Meanwhile, Darwinists still want to believe that humans are the end result of unguided events. That the Human Genome is so complex by accident. That is no longer a credible position to hold.
Relatd @44,
Yes, exactly. And not to mention all the other genomes. Darwinists always seem to be astonished by the unexpected complexity and surprises that were not anticipated by their failed theory. They would prefer to erase the history of their repeated failures, which is why I like to remind them of these failures.
Remember chapters in your biology book with titles such as “The Simple Cell” and that they were composed primarily of “protoplasm,” a sort of living jello? It was all so simple and Science had all the answers, unlike ignorant bronze-age goat herders.
How life originated was also simple.

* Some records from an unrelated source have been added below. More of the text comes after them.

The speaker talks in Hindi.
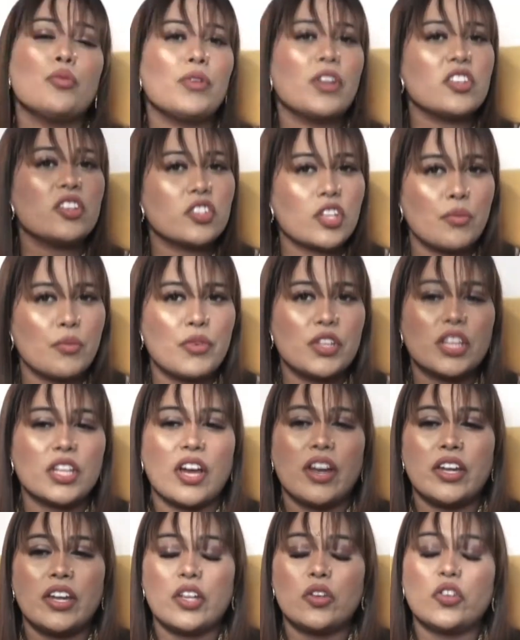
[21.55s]
तो मैंने शमिता
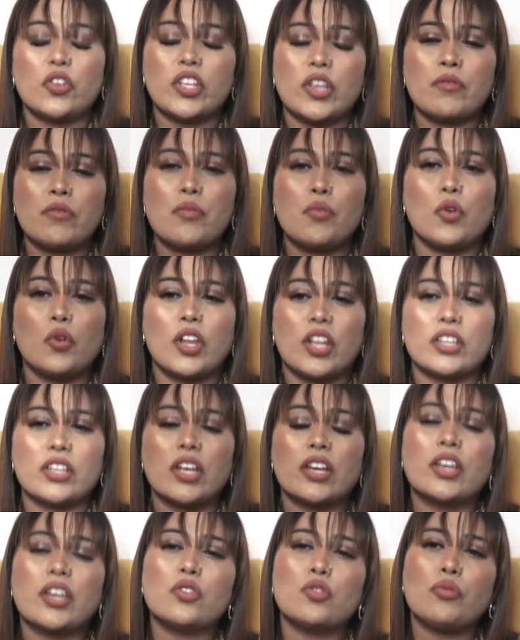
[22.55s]
आंटी को ये भी बोला
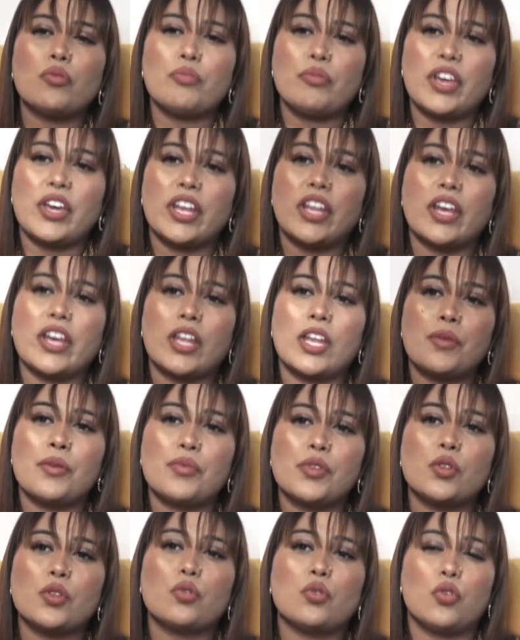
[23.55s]
था कि तुम मेरे आने
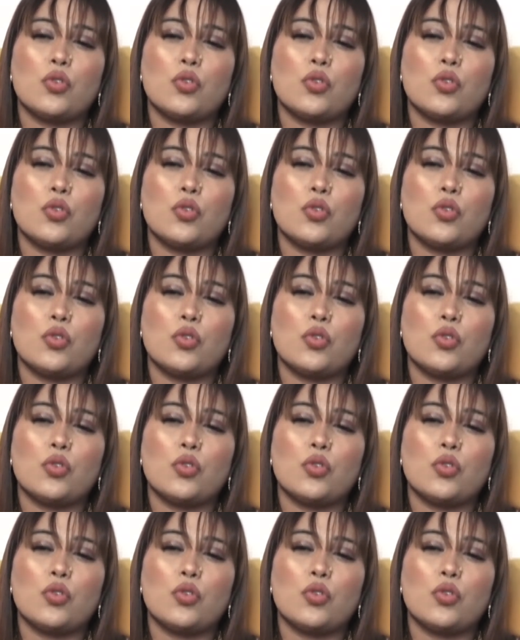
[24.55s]
पे तो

It started with the 1952 Miller-Urey experiment that produced life–well, almost did–under conditions on the early earth, which they weren’t. And that these then formed into coacervates that evolved into chihuahuas through random genetic drift, which they didn’t.
But, the science was settled then and the rest was just a little cleanup.
Except none of it was true.
-Q
Chuckdarwin @38,
Do you even know how sickle cell anemia works?
By what process did HSP90 in cave fish come under epigentic control?
Do you think ALL fish have their eyesight expression under epigentic control?
-Q
Querius,
The cave fish switching between eyes/no eyes is just another example of how Darwinists misinterpreted reality …. And another example of engineering masterpiece where energy is being saved …. Because eyes consume lots of energy ….
Martin_r @47,
Funny, but generally the things I’ve seen written often follow the line, “and that new functions for junk DNA that are emerging is yet another proof of Darwin’s theory of evolution.”
Apparently, junk DNA has been evolving at an amazing pace since it was first noted in 1970 when it originally was 100% junk! 😉
-Q
The rationalizations for Darwinism sorta remind me of the old joke about two farmers bragging to each other.
Farmer 1: “And my farm is so large, it takes me all day just to drive around it!”
Framer 2: “Yeah, I had a car like that once.”
-Q
Martin_r,
From another post, you’d mentioned microproteins, which were new to me . . .
“New universe of miniproteins is upending cell biology and genetics”
https://www.science.org/content/article/new-universe-miniproteins-upending-cell-biology-and-genetics
An excerpt from the link recognizes what turned out to be a long-held false assumption of “junk DNA.”
Thus, once again, the assumption of something unknown in stretches of DNA and RNA as random junk slowed scientific progress and discovery. An ID approach would once again have found its utility faster.
-Q
Querius/46
Sickle cell is an evolutionary trade-off. I served in the Peace Corps for two years in southern Africa in an active malarial (plasmodium) area. Given that the life span of folks (mid-1970s) was 30 to 40 years, the immunity which sickle cell provided vis a vis average life span, made the trade-off an overall benefit. If you have ever observed someone in the final stages of untreated malaria, the cost-benefit of sickle cell is obvious. So, to say that sickle cell is “devolution” can be very misleading.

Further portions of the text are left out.